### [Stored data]
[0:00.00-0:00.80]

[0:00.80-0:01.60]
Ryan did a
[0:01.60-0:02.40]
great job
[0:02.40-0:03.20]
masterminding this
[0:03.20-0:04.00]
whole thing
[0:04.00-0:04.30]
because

### [Work instruction]
Transcribe every record exactly, keeping each line as it is.

### [Solution for this exercise]
[0:00.00-0:00.80]

[0:00.80-0:01.60]
Ryan did a
[0:01.60-0:02.40]
great job
[0:02.40-0:03.20]
masterminding this
[0:03.20-0:04.00]
whole thing
[0:04.00-0:04.30]
because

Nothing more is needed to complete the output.